Teachers share how revamped forgiveness program helped with their student loans
Written by ABC Audio ALL RIGHTS RESERVED on July 6, 2023
(WASHINGTON) — As President Joe Biden moves forward with a second attempt at student loan debt forgiveness, following a 6-3 defeat at the Supreme Court, his administration has also been touting the benefits of the Public Service Loan Forgiveness (PSLF) program as another option for some borrowers — and teachers are sharing how they are among those benefiting.
The PSLF program was first congressionally authorized in 2007, during the Bush administration, to cancel student debt for government employees like educators, firefighters and police officers as well as not-for-profit employees and others providing public services who make at least 10 years of payments on their loans.
However, the original PSLF program was “poorly implemented” and many borrowers weren’t successfully able to receive forgiveness, according to U.S. Education Undersecretary James Kvaal.
Between 2017 and 2021, 1.8% of those eligible received forgiveness through PSLF, Kvaal told ABC News earlier this year. “In many cases, that’s because of the fine print in the program,” he said.
In October 2021, for one year, the Biden administration issued what it called a limited waiver temporarily changing the rules of PSLF. Kvaal likened the temporary changes to a “reset” of a flawed system.
Since then, more than 615,000 borrowers have been approved for $42 billion in relief. (Officials don’t track how many people from each profession are approved through PSLF.)
Those canceled loans can mean a lot for people working in education, according to advocates and teachers.
“That’s a miracle,” Jamie Walker-Sallis, a teacher leader in Iowa who used PSLF in 2021, told ABC News, adding “almost $100,000 — you know what kind of relief that is? That’s like having a monster on your back. Not a monkey, a monster.”
Educators have been grappling with staffing shortages across the country. There have also been increased challenges since the start of the COVID-19 pandemic. And financial stress only makes it harder for them to stay in the classroom, advocates say.
“Too many educators leave the profession because they can’t start families on a teacher’s pay,” National Education Association President Becky Pringle told ABC News last summer. “This [student debt] impacts our educators directly. That’s why we are fighting alongside our students to cancel all debt. And we won’t stop until that’s done.”
Black women like Walker-Sallis hold more student debt than any other demographic, according to the nonprofit advocacy organization The Education Trust. Walker-Sallis said she hopes to obtain her doctorate soon but she doesn’t want another financial barrier.
“Now that I have no college debt, I’m struggling to go back,” she said. “You want to continue to grow, you want to continue to develop, but not with that hurdle. You don’t want to create another problem for yourself as you try to climb.”
Gregory Bargeman has been a librarian and assistant principal at Jackson-Reed High School in Washington, D.C., for more than 20 years.

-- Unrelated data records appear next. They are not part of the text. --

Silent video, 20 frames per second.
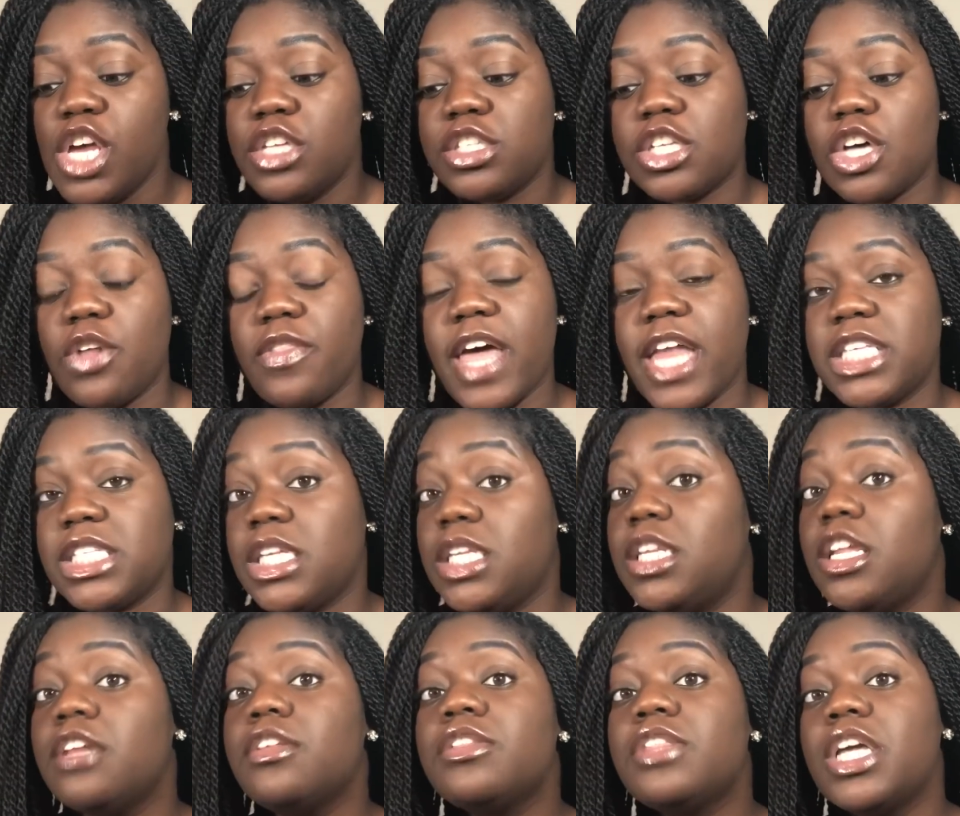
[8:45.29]
So that's
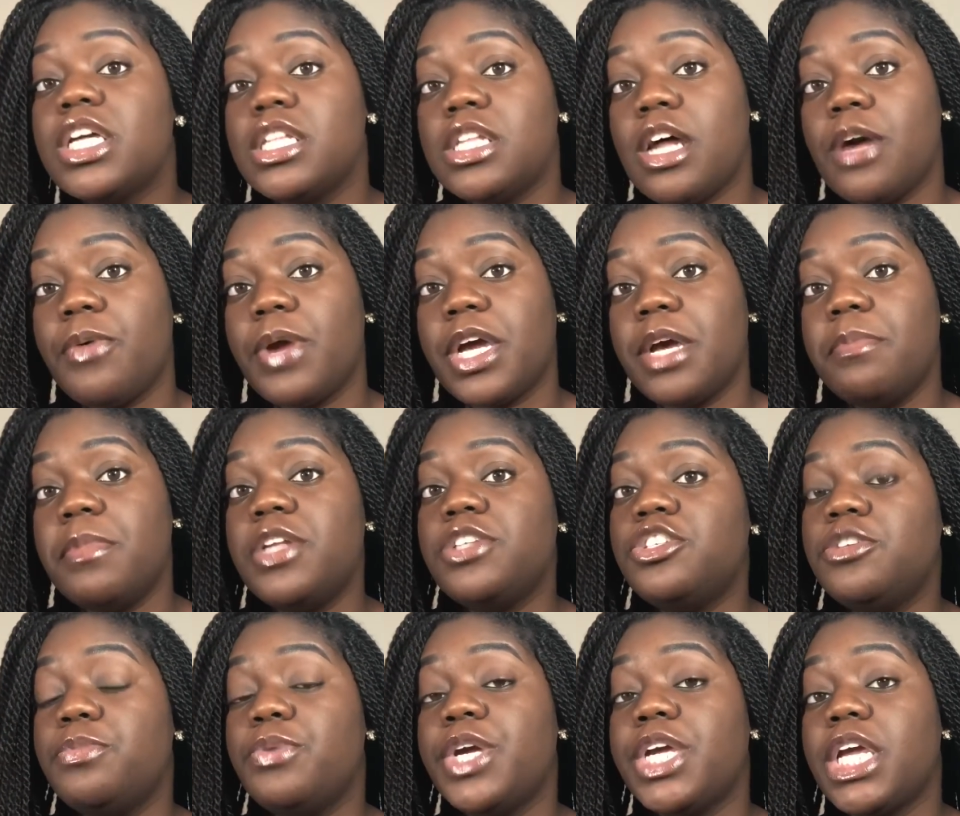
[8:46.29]
another thing that I
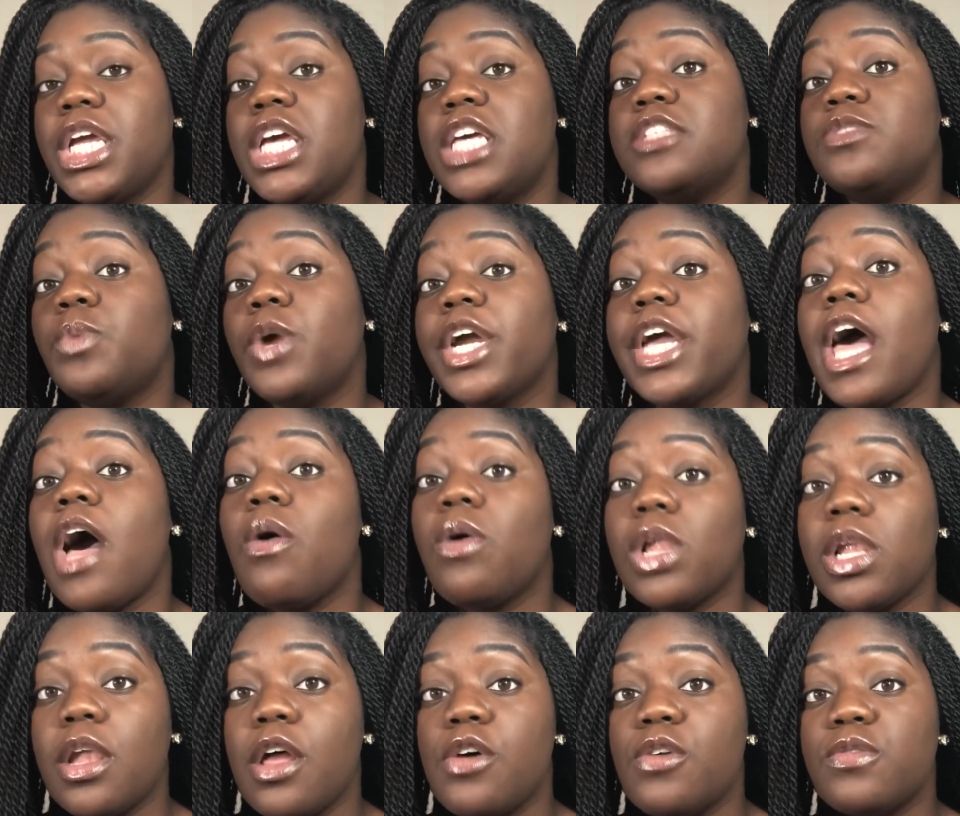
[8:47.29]
recommend you bringing is workout
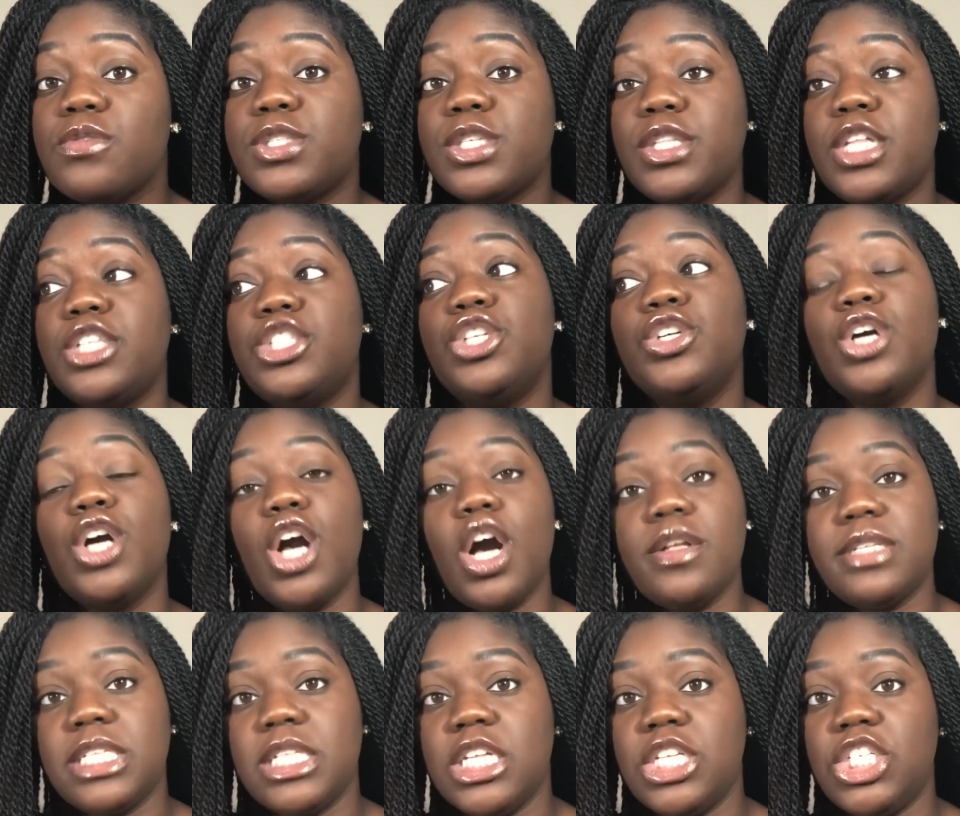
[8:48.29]
clothes, so that you can
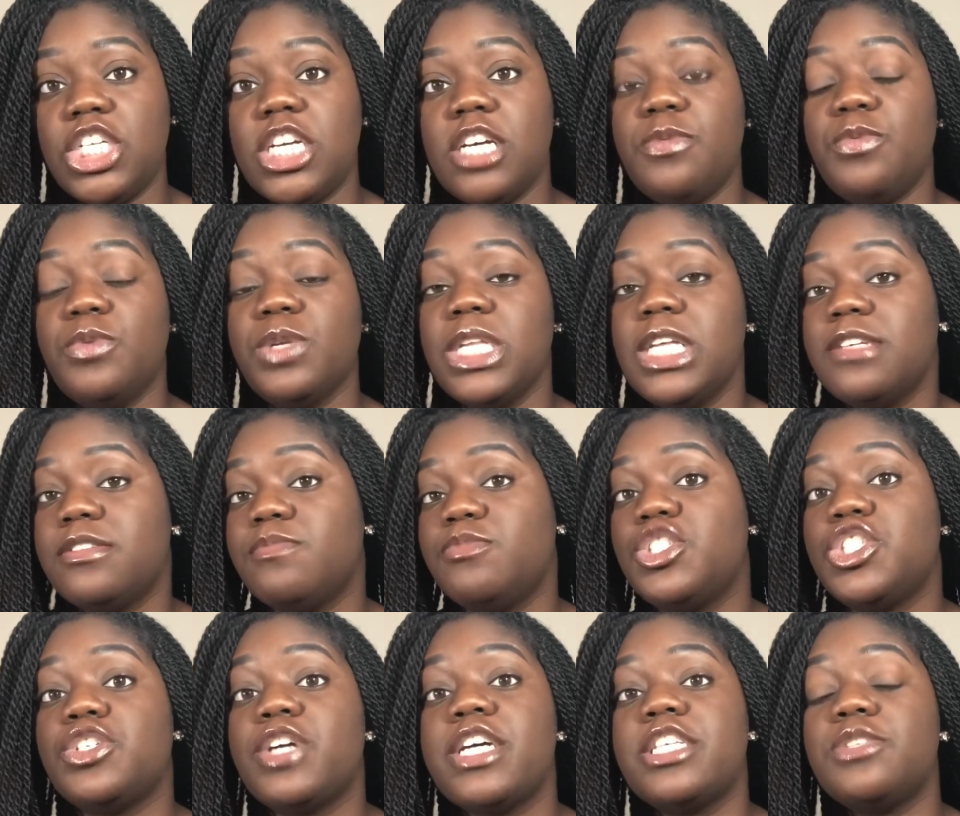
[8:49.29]
go to the gym, release some
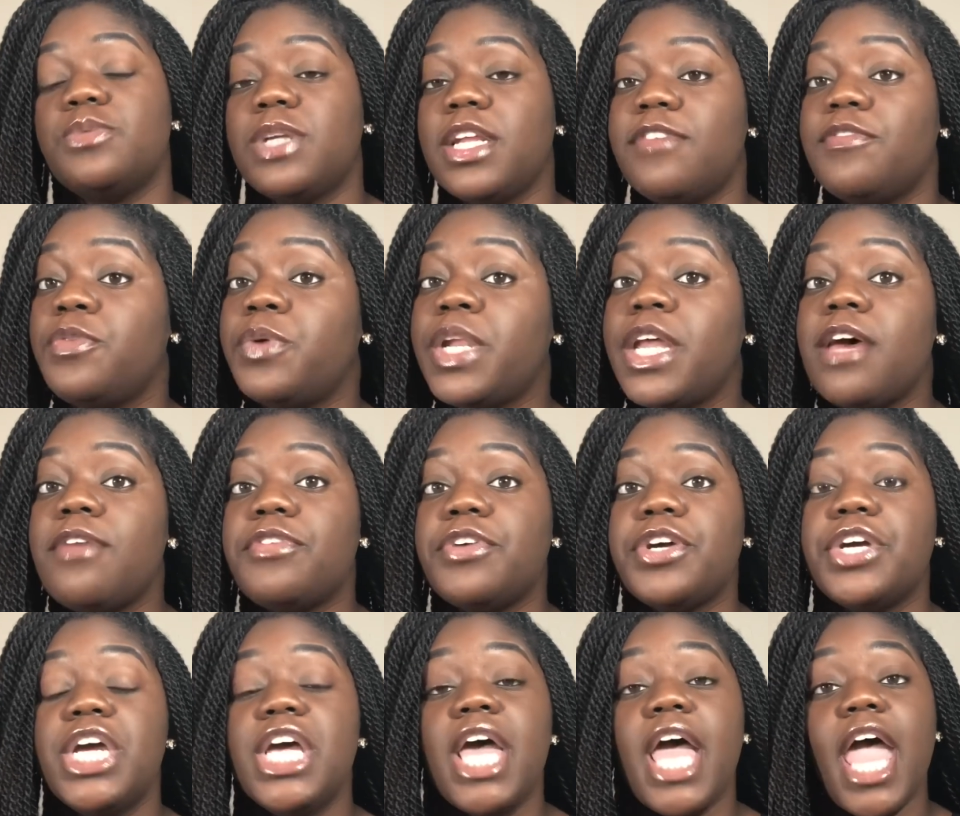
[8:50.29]
stress, whatever,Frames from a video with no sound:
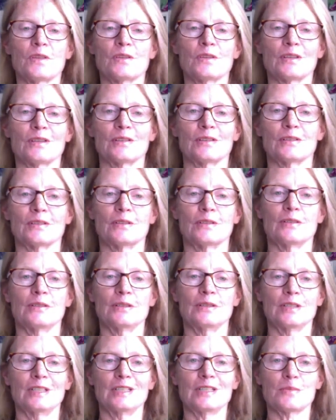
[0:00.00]
that
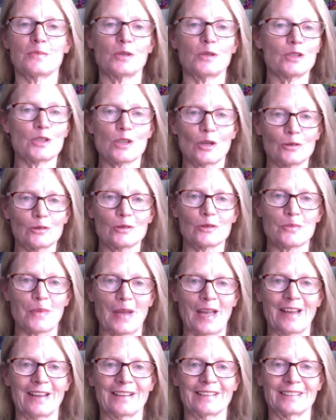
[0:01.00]
you need to put your shoulders
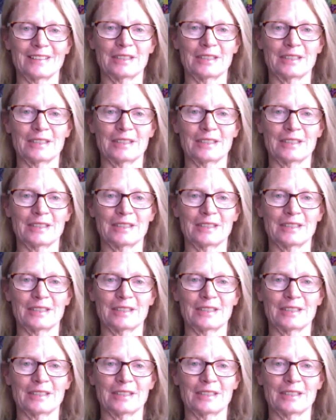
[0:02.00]
back?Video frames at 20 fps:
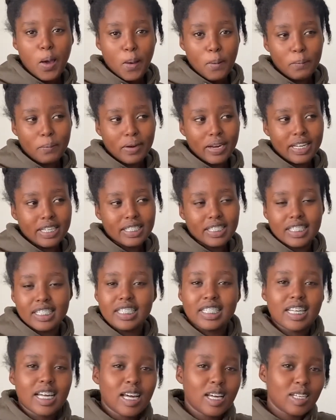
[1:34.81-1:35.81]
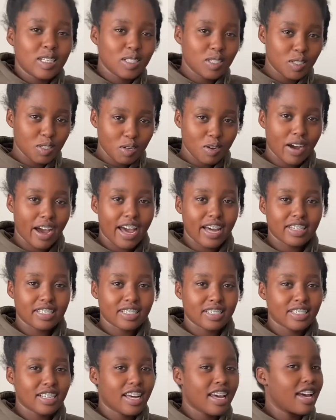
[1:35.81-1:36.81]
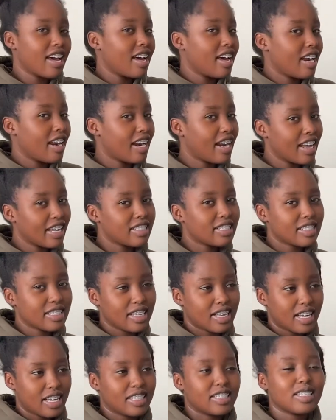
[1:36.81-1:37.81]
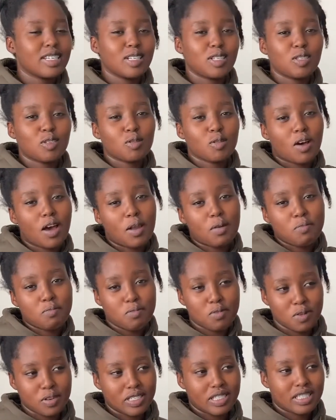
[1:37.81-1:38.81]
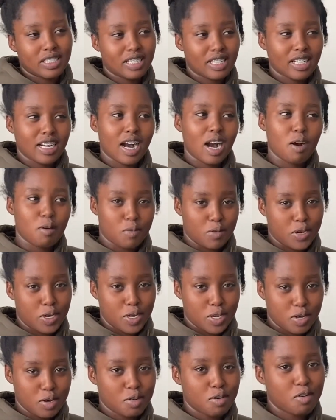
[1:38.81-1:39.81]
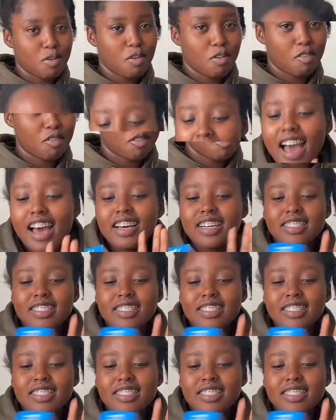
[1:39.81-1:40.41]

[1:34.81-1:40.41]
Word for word: places so guys let's get into unboxing our new phone.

He was worried that he’d live with $230,000-plus in student loan debt for the rest of his life.
After receiving a notice in the mail this year that said his loans had been forgiven through PSLF, he told ABC News he couldn’t believe his eyes.
“It’s like winning the lottery,” he said. Having that debt canceled means he can pass on his new home to his daughter and ensure his family’s financial security.
“When I leave this world, I want to be able to give my daughter something,” he said. “I know that whatever I’m investing in or whatever I’m doing — when I leave this life — it will be for my daughter.”
For other educators, the mere possibility of PSLF offers relief.
“Before this PSLF program, and temporary PSLF change, I thought I would be burdened with it [student loan debt] but now I am not stressed,” said Calvin Coolidge’s Michelle Calhoon, who is seeking to have $329,000 in loans forgiven.
Calhoon is a single mom of a teenage daughter who goes to private school in Baltimore. The D.C. educator doesn’t know how she will qualify for a home loan and pay tuition once her student debt payments restart.
But she’s holding out hope, having worked in public service for multiple school systems.
“The idea of having to pay for my daughter’s education and pay for my own [education] is preventing me from owning a house,” Calhoon told ABC News. “I’m hoping that they get discharged. I’m going to buy a home.”
Nick Fuller, 27, doesn’t yet qualify for PSLF. He earns just under $50,000 in the upper peninsula region of Michigan and is part of a generation of younger teachers who could be facing even tougher decisions when repayments start.
“It makes getting a second job more likely,” said Fuller, who has $16,000 left in student loan debt.
“I’ve actually been applying for some different jobs as well — still in the teaching field — but in districts that pay more money,” Fuller said in an interview from a cabin at his summer camp counseling job. “A lot of this money is just stockpiling away in my bank account to use to either move or to pay down my student loans a little bit once they come back and out of forbearance.”